Supplied entries:
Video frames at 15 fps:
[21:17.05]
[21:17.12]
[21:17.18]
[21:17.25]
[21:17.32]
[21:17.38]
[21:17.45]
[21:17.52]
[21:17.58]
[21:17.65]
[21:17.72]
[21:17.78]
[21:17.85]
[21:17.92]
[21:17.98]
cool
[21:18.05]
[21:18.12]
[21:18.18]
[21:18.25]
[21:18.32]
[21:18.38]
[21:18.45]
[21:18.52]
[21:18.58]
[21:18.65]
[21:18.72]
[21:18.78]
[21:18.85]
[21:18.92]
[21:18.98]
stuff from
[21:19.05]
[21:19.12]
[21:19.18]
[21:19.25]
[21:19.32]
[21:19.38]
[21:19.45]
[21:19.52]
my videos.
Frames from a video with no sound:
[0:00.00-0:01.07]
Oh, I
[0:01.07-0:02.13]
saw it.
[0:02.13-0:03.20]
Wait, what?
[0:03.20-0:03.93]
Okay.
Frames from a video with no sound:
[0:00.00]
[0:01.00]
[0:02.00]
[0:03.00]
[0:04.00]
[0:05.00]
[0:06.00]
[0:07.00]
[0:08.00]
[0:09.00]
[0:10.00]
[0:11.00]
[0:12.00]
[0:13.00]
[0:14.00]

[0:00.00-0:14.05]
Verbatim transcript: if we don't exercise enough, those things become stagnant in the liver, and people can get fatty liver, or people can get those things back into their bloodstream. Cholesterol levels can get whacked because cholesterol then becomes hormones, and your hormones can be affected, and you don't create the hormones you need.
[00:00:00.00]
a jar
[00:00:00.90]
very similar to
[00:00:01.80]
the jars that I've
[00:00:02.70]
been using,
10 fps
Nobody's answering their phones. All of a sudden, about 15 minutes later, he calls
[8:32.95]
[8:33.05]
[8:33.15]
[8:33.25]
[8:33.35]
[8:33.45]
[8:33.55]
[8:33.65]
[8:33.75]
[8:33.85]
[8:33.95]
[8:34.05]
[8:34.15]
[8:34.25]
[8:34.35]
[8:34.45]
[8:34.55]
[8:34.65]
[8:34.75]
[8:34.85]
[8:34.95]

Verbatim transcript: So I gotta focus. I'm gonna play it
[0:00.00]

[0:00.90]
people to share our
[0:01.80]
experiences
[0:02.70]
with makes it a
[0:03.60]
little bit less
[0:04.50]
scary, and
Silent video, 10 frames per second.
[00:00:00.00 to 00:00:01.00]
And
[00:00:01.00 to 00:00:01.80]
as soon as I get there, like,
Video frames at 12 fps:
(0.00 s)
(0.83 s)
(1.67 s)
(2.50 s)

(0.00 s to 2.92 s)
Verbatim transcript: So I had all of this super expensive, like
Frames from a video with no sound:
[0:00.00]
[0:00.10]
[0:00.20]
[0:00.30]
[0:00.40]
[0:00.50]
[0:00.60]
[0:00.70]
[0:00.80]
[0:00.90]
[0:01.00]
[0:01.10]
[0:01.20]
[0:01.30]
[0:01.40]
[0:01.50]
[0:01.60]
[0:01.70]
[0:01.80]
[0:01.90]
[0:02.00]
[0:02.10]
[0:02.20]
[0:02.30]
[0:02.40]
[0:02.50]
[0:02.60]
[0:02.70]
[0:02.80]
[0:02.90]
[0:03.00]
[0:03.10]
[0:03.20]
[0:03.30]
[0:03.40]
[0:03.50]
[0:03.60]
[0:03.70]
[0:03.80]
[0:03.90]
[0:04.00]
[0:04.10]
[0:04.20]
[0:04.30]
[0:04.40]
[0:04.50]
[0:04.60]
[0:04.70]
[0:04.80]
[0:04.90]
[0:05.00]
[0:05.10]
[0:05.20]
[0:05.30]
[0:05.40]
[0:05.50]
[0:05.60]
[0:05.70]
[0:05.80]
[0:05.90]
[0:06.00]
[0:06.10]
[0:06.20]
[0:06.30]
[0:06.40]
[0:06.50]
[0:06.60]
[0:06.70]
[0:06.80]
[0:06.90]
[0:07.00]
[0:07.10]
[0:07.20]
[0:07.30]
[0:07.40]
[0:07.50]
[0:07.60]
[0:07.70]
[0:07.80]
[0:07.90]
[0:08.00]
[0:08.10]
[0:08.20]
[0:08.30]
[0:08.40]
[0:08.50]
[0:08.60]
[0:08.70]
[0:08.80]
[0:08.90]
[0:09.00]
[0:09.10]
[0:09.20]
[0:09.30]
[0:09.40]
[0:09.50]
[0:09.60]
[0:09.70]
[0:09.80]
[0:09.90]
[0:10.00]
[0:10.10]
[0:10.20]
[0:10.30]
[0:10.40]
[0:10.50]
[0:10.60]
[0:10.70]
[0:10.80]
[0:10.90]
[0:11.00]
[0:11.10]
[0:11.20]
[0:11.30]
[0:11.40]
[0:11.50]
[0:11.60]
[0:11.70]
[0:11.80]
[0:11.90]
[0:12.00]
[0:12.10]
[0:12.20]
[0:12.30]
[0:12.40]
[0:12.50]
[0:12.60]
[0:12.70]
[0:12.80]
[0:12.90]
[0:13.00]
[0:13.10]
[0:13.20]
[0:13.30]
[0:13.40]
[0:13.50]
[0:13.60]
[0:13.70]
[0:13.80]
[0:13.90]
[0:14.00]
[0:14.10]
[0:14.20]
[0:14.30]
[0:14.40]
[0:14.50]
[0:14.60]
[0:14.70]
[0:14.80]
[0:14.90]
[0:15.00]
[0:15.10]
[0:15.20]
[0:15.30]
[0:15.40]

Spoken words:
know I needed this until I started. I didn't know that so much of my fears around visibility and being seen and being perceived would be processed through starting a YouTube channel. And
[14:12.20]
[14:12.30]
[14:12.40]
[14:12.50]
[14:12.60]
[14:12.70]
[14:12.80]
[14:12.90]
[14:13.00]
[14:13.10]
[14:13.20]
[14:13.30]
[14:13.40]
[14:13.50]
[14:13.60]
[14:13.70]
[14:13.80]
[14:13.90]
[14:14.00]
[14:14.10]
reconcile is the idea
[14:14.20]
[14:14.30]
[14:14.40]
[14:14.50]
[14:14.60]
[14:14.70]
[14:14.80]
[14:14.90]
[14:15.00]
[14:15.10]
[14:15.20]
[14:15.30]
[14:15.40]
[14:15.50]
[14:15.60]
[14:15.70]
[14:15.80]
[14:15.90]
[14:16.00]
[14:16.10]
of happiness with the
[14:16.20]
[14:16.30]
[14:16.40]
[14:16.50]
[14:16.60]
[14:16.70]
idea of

Your assignment:
Report each line in the data that holds the word "transcript".

Problem solution:
Verbatim transcript: if we don't exercise enough, those things become stagnant in the liver, and people can get fatty liver, or people can get those things back into their bloodstream. Cholesterol levels can get whacked because cholesterol then becomes hormones, and your hormones can be affected, and you don't create the hormones you need.
Verbatim transcript: So I gotta focus. I'm gonna play it
Verbatim transcript: So I had all of this super expensive, like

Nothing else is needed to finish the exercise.